A Necessidade de Uma Mudança Cultural
O debate sobre saúde mental já é mais evidente nas empresas, com iniciativas como o Setembro Amarelo, voltado à prevenção do suicídio. No entanto, a eficácia dessas discussões ainda deixa a desejar. A neuropsicóloga Irene Brasileiro afirma que, em ambientes de alta pressão, a saúde mental tende a ser uma prioridade secundária.

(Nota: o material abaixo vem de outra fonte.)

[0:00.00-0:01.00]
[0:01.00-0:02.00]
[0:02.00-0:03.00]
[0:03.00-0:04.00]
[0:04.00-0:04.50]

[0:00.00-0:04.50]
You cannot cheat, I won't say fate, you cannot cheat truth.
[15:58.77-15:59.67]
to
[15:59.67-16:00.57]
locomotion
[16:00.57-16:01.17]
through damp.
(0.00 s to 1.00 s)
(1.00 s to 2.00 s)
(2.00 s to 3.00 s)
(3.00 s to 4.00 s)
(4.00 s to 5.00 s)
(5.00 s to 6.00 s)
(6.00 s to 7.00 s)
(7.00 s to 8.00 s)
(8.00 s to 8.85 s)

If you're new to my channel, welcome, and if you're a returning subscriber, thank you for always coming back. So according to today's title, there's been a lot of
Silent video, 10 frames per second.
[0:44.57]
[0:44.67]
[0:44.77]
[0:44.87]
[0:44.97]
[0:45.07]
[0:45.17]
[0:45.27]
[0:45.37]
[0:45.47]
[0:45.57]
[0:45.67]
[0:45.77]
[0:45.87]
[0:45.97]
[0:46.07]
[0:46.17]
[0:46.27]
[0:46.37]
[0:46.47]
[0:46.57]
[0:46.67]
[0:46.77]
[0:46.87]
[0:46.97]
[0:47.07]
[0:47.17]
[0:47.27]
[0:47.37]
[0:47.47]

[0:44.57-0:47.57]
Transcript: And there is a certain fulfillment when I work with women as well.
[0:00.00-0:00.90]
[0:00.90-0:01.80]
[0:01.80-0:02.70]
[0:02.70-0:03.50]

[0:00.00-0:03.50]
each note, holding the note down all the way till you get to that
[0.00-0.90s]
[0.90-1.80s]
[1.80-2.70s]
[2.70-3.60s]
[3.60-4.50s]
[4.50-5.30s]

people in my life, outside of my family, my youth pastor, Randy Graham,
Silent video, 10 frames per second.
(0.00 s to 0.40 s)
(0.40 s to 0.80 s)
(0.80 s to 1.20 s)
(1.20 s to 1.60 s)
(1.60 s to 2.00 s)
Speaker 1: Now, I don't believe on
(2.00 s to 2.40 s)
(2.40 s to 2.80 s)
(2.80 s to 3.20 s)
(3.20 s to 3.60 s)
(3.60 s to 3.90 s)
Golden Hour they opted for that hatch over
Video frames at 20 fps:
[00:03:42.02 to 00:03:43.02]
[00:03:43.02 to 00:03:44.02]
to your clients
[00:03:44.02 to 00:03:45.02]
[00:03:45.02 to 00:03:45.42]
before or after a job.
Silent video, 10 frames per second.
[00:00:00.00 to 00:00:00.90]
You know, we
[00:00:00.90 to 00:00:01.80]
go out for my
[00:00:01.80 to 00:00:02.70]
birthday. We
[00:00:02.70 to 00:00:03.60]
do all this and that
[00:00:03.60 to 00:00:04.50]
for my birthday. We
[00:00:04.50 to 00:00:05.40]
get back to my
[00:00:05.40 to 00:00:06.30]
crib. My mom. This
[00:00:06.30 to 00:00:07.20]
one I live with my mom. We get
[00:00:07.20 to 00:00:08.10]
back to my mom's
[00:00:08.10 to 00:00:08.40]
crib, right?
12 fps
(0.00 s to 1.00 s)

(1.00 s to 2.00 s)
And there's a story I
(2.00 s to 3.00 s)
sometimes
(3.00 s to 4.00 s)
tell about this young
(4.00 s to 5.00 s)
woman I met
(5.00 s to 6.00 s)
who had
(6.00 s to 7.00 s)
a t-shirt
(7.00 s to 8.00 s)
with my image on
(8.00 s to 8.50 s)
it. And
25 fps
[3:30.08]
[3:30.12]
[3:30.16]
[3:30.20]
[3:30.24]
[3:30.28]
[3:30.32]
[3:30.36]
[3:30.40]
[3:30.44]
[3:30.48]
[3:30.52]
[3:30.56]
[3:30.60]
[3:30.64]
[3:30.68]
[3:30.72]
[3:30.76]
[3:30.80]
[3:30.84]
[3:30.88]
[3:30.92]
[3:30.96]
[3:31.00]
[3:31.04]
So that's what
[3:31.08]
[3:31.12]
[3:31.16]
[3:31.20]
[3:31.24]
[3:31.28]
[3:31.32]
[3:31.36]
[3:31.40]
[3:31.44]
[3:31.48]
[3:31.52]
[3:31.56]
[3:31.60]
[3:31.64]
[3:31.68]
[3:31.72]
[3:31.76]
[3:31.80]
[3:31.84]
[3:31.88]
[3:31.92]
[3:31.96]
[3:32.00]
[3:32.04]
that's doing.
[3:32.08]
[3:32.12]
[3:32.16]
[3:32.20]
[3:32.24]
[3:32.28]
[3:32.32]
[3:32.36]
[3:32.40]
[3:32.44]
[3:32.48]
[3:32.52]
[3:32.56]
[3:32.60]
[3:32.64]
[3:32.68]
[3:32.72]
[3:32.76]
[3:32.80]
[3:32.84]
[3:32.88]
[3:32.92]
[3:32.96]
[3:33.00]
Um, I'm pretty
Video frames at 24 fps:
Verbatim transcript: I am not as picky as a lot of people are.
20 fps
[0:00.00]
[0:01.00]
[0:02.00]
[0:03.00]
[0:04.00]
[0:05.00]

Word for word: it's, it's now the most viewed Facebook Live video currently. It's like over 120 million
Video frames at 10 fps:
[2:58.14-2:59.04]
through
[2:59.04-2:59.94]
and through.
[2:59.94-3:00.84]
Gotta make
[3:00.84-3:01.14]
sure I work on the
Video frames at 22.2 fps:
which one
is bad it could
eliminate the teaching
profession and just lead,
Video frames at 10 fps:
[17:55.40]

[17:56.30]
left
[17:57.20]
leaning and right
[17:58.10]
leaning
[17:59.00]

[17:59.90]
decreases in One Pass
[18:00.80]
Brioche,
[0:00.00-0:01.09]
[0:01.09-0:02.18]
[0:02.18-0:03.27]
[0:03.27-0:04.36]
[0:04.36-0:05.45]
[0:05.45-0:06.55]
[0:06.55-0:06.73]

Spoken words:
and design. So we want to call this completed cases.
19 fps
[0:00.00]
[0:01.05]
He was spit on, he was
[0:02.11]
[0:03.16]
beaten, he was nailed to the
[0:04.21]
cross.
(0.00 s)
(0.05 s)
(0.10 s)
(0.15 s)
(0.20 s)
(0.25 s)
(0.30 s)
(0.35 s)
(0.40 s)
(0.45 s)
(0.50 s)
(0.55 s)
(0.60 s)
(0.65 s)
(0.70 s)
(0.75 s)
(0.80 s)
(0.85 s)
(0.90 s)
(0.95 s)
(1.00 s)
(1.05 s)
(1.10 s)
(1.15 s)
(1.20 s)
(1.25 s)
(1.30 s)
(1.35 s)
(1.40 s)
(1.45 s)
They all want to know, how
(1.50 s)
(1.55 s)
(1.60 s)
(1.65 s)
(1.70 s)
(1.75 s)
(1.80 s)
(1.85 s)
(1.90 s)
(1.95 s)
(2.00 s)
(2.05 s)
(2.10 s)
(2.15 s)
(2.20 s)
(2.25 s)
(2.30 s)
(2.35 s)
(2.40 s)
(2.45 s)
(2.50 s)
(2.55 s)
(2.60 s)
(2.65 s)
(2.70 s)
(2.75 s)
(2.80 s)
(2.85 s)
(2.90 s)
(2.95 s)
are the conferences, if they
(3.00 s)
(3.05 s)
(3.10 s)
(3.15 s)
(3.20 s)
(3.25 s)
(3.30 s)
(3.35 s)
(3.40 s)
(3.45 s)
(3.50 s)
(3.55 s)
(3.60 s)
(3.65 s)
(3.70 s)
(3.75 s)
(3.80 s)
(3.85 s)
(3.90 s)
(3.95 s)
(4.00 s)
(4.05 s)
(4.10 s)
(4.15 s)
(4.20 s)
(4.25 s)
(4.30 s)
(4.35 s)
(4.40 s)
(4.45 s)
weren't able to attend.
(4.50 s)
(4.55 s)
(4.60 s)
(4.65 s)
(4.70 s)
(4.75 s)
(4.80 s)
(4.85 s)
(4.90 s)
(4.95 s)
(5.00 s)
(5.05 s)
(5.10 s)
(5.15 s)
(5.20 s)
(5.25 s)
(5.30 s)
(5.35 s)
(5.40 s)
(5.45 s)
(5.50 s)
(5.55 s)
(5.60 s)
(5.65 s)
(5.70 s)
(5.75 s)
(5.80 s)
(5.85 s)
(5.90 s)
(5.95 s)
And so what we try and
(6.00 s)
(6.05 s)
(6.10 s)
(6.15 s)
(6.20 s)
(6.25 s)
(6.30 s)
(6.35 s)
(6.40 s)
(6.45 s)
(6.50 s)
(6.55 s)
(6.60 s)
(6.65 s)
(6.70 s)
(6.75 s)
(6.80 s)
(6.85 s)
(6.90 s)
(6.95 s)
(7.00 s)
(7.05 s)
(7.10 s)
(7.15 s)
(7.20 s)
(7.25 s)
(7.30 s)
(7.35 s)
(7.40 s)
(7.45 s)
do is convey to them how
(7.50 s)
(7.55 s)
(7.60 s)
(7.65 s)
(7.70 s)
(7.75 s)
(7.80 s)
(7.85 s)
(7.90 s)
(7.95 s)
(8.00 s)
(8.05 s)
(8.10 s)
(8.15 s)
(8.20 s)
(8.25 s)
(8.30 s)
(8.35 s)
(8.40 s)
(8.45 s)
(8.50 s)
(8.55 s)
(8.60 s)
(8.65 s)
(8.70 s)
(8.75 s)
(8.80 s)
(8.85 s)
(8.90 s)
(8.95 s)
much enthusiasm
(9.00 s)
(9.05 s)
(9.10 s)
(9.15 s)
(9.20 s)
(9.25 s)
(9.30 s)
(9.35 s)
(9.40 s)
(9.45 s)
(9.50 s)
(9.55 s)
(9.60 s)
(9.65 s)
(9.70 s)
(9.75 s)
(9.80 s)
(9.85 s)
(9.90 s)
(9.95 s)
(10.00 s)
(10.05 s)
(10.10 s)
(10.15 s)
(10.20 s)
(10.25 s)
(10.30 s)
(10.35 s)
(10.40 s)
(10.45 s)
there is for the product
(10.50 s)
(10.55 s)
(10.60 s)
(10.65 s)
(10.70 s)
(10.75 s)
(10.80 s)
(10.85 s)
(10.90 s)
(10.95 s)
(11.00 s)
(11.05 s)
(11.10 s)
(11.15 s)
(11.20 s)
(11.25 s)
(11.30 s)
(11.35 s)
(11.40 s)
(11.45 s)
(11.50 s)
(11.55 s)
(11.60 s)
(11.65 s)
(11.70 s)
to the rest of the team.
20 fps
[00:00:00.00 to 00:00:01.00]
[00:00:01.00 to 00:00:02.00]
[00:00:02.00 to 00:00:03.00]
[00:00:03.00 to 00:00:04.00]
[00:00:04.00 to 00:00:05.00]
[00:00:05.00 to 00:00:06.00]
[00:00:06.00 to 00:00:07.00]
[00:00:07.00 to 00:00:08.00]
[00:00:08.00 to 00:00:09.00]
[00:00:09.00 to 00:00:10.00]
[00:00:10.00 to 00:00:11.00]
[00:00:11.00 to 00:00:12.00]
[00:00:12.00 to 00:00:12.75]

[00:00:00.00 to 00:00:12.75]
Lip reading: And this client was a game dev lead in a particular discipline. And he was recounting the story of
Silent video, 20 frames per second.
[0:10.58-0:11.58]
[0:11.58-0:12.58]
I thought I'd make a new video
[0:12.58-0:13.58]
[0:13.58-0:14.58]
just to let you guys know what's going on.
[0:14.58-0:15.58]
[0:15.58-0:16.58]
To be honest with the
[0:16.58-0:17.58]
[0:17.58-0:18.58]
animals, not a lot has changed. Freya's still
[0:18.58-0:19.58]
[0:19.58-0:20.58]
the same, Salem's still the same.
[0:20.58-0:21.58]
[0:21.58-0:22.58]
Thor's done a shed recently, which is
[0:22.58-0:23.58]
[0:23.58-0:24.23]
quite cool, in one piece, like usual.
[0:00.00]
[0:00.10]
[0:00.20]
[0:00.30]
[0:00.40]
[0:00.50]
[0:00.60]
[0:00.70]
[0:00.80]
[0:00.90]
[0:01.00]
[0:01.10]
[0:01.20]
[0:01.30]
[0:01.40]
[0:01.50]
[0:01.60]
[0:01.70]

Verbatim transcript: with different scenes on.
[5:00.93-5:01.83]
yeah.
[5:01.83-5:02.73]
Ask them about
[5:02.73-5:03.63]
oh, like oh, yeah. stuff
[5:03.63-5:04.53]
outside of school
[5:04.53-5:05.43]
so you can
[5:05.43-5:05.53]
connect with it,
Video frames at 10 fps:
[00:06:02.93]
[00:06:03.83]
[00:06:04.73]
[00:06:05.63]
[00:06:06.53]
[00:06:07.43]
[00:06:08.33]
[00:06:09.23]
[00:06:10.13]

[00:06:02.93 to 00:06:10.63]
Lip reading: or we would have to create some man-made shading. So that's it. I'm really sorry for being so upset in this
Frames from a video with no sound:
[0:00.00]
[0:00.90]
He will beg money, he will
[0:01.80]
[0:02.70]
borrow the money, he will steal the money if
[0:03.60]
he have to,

Ela destaca que a cultura organizacional de uma empresa pode afetar diretamente a saúde de seus colaboradores. Organizações que priorizam metas agressivas e competição excessiva, por exemplo, muitas vezes negligenciam a saúde mental, mesmo que isso seja mencionado em seus discursos institucionais. Segundo a OMS, empresas que incluem a saúde mental em suas estratégias apresentam taxas menores de absenteísmo e maior engajamento.
Adotar uma visão mais holística e estratégica em relação à saúde mental é essencial. Isso porque trabalhadores saudáveis são mais produtivos e valorizam seu ambiente de trabalho. As ações relacionadas à saúde mental não podem se restringir a campanhas temporárias, mas devem ser parte de uma mudança cultural mais ampla.
Exemplos de Boas Práticas
Algumas empresas já compreendem a importância de zelar pela saúde mental de seus colaboradores. A diretora global de Pessoas e Responsabilidade Social da Gerdau, Flávia Nardon, revelou que a companhia busca implementar ações que promovem bem-estar para seus 30 mil funcionários. Os colaboradores têm acesso a apoio gratuito em questões psicológicas, financeiras, jurídicas e sociais, 24 horas por dia, através do programa + Cuidado.
Além disso, a empresa criou o Gerdau pra Você, um sistema que garante atenção às condições básicas de saúde e bem-estar de todos os colaboradores. Essa abordagem reflete uma mudança importante no reconhecimento da necessidade de cuidar da saúde mental.
Com a atualização da NR-1, espera-se que a regulamentação comece a transformar a forma como as empresas lidam com a saúde mental. Especialistas acreditam que datas como o Janeiro Branco podem ser um incentivo para um olhar mais atento a essas questões. A expectativa é que mais empresas adotem práticas semelhantes às do Outubro Rosa e Novembro Azul, promovendo um ambiente de trabalho mais saudável para todos.